Inhouse-Juristinnen: "Frauen müssen aus ihrer Kom­fort­zone raus"

Interview von Désirée Balthasar

26.01.2017

3/3 "Karriere geht auch von rechts nach links"

LTO: Wie motivieren Sie diejenigen, denen Sie keine Führungsposition anbieten können?

Nett: Ich würde meinen Mitarbeitern und Mitarbeiterinnen aufzeigen, welche Wege sie außerdem nehmen könnten. Beispielsweise könnten Juristen außerhalb des Legal Departments Erfahrungen sammeln, etwa im operativen Business. Dieser Schritt wäre möglicherweise zunächst ein seitlicher, nicht einer, der direkt nach oben führt. Und dennoch befähigt er dazu, später eventuell eine Führungsposition zu übernehmen, beispielsweise im General Management.

Dahlbender: Karriere bedeutet eben nicht nur, sich von unten nach oben zu arbeiten. Karriere geht auch von nach rechts und links. Man könnte die Abteilung wechseln, in andere Länder gehen oder neue Verantwortlichkeiten übernehmen. Die eigene Karriere soll vor allem zum eigenen Leben passen. Dafür ist es wichtig, zu hinterfragen, ob das, was ich gerade mache, so interessant ist, dass es mich die nächsten Jahre noch motiviert.

Der Chefposten per Kusshand?

LTO: Frau Nett, was wäre passiert, hätten Sie damals die Stelle der Rechtsabteilungsleiterin abgelehnt?

Nett: Ich hätte wohl über kurz oder lang versucht, meinen Horizont auf andere Weise zu erweitern. Vielleicht wäre ich in den Vertrieb oder das Risikomanagement gewechselt. Der eigene Antrieb ist wichtig. Ich versuche auch, Möglichkeiten zu nutzen, den richtigen Leuten meine Fähigkeiten zu zeigen.
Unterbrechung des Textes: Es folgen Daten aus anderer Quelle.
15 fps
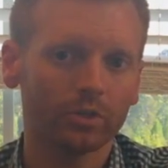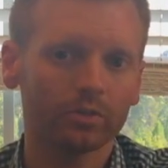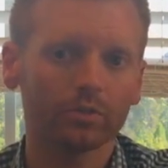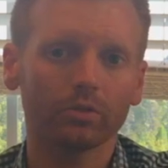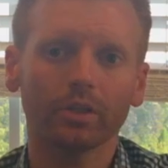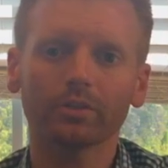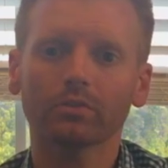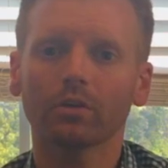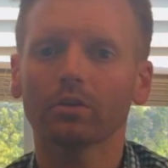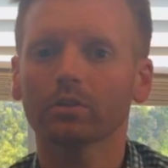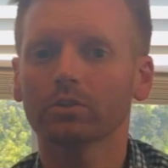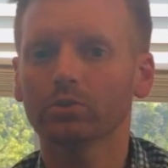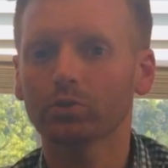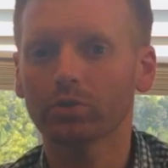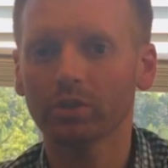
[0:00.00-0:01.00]
So that's going to
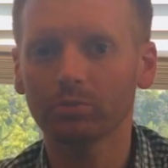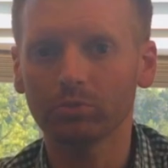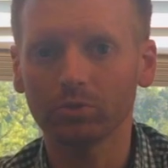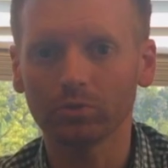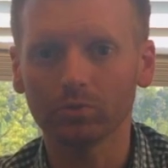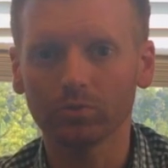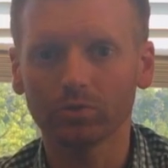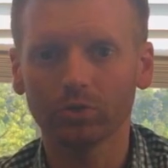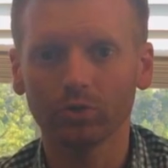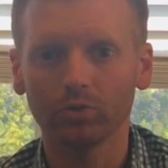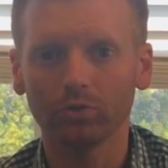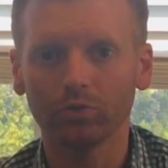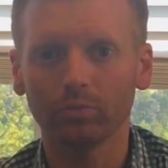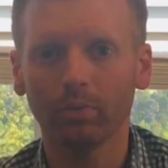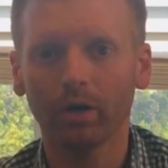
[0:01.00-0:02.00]
contribute
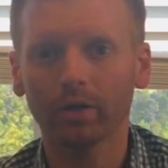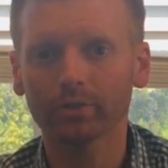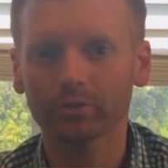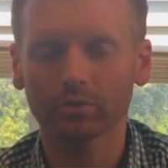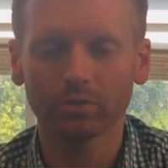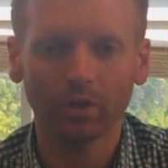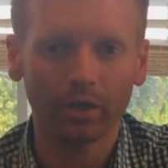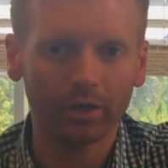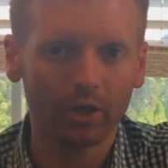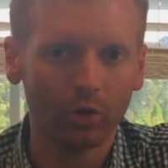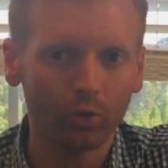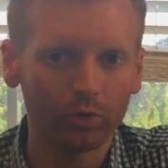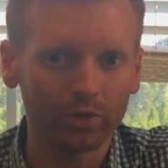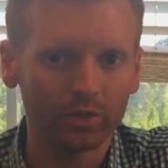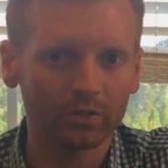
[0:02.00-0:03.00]
to the Boxster not
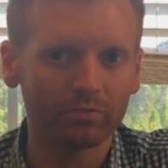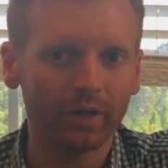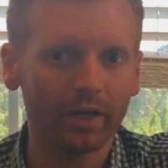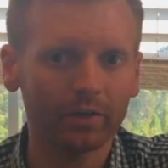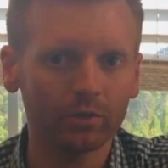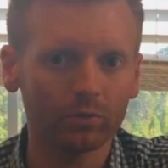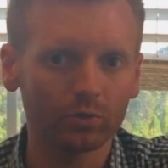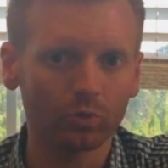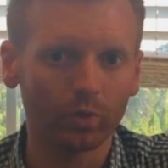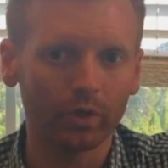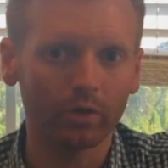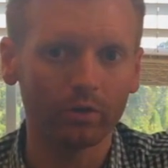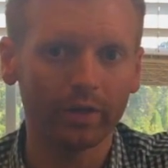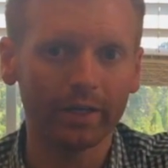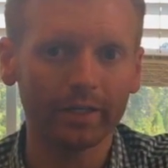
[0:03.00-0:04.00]
holding its value as
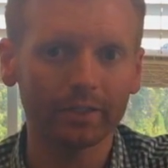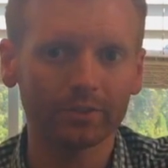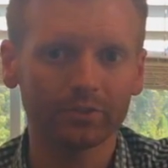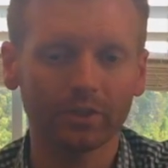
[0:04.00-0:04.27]
well as,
Im Dornröschenschlaf zu verweilen, bis mir per Kusshand der Chefposten überreicht wird – das ist einfach unrealistisch.

Dahlbender: Inhouse-Counsel sind ja oft sehr treu. Auch ich bin in meinem vorherigen Unternehmen groß geworden und fühlte mich sehr wohl. Aber das Angebot eines Headhunters war doch so attraktiv, dass ich mich entschlossen habe, diesen Weg zu gehen – und habe es auch nicht bereut! Klar, war ich etwas nervös.

Obwohl die inhaltliche und fachliche Arbeit kein Problem darstellte, galt es doch, sich auf neue Menschen und eine andere Unternehmenskultur einzulassen. Im Nachhinein kann ich sagen, dass es mich enorm weitergebracht hat und mich flexibler gemacht hat. Daher rate ich jedem: Geht raus und wechselt auch mal das Unternehmen!
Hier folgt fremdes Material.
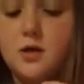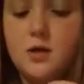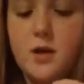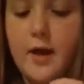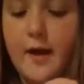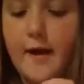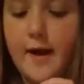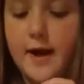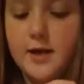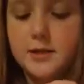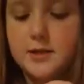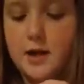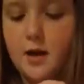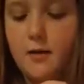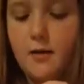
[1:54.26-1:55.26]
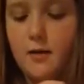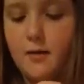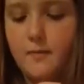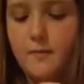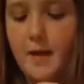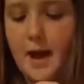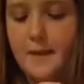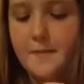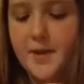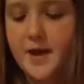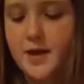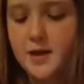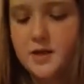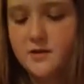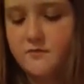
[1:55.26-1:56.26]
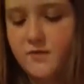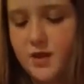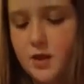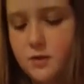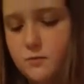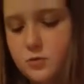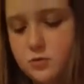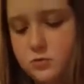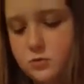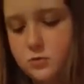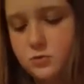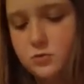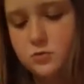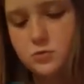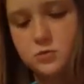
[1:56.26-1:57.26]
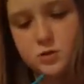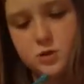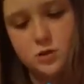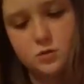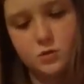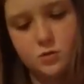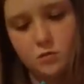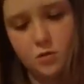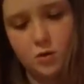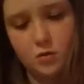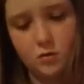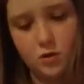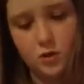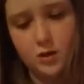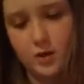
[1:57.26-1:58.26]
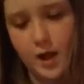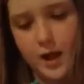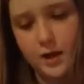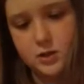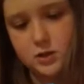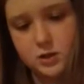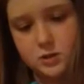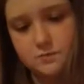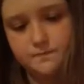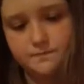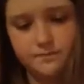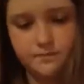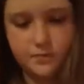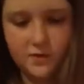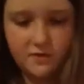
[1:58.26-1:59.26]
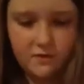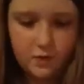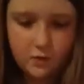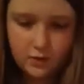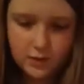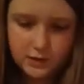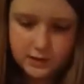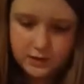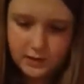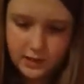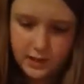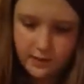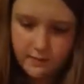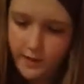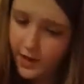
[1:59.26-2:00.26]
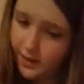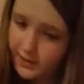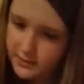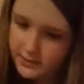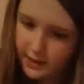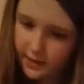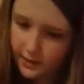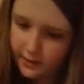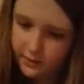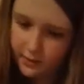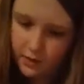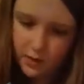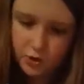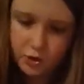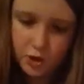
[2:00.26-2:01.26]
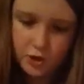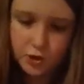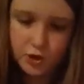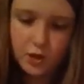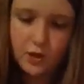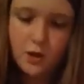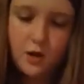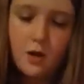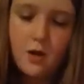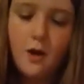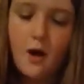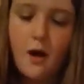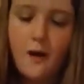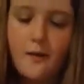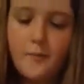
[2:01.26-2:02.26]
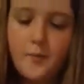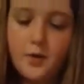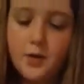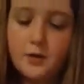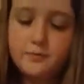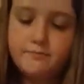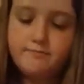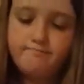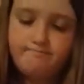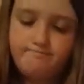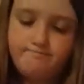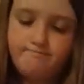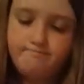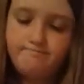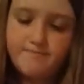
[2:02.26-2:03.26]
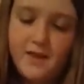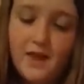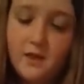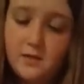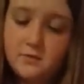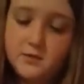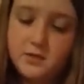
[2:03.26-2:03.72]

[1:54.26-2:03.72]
there's matte paint available, so you can go get that. If you are a slick paint hater, not judging, but it looks like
Die Leistung sollte zählen, nicht das Geschlecht

LTO: Wie sähe das ideale Arbeitsumfeld aus, in dem Frauen und Männer dieselben Chancen auf Aufstieg haben?

Nett: In wirklich meritokratischen Unternehmen, wo allein die Leistung zählt, hat das Geschlecht eine untergeordnete Bedeutung. Daher ist es wichtig, dass gute Leistung honoriert und schlechte Leistung in gewissem Maße sanktioniert wird. So dass es sich wieder lohnt, sich anzustrengen. Außerdem sollte man den Mitarbeitern die Möglichkeiten geben, sich weiterzuentwickeln und die eigene Karriere in die Hand zu nehmen. Auch eine vernünftige Fehlerkultur ist wichtig. Nur so können Menschen Eigeninitiative entwickeln und sich trauen, Neues auszuprobieren.
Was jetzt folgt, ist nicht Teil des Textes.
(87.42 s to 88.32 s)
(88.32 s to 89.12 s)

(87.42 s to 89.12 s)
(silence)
Dahlbender: Natürlich sollten Unternehmen für Transparenz sorgen oder Trainings und Coachings anbieten. Das Problem ist jedoch, dass sich die meisten Menschen zu wenig zutrauen. Die eigene Einstellung ist dabei sehr wichtig. Mein Appell an alle wäre, mehr Spaß daran zu haben, sich beruflich weiterzuentwickeln. Mehr Mut zur Veränderung, mehr Mut zum Unbekannten!

Christiane Dahlbender (47), Associate General Counsel der Mars GmbH. Zuständig für Europa, Deutschland und die Niederlande. Zuvor baute sie für Sara Lee die Rechtsabteilung auf und arbeitete dort knapp 14 Jahre lang.

Dr. Cornelia Nett (42), General Counsel der TARGO Commercial Finance AG. Nett leitet ein Team von zehn Mitarbeitenden und war zuvor rund zehn Jahre bei GE Capital. Sie gründete den Mentoring-Verein Power of Two gemeinsam mit Kolleginnen aus anderen Unternehmen.